━━━ DATA SUPPLIED ━━━

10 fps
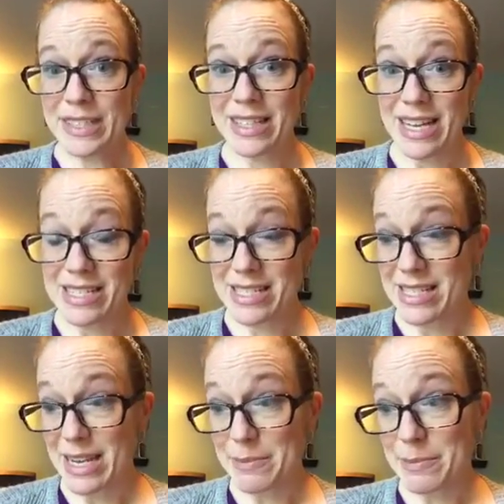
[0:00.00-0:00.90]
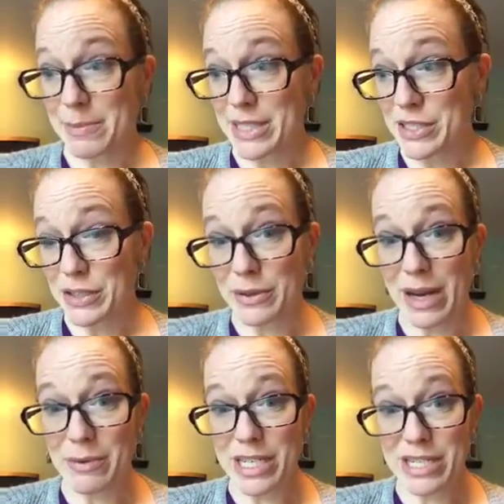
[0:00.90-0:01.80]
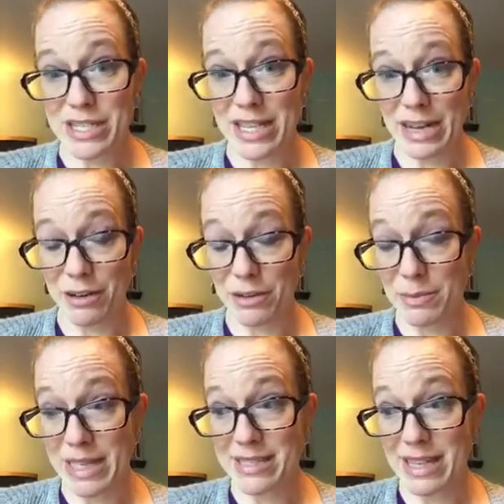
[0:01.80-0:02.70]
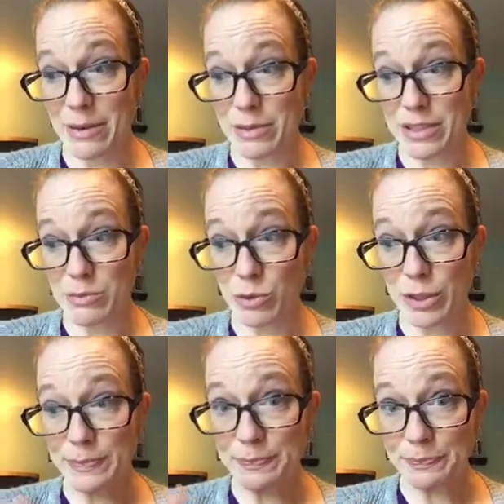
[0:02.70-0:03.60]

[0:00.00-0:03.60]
Yes, Deb, me too. I wish that growth mindset was more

━━━

## PROBLEM STATEMENT
A word-for-word copy of the entries is needed, with no pictures in it.

## THE ANSWER
10 fps
[0:00.00-0:00.90]
[0:00.90-0:01.80]
[0:01.80-0:02.70]
[0:02.70-0:03.60]

[0:00.00-0:03.60]
Yes, Deb, me too. I wish that growth mindset was more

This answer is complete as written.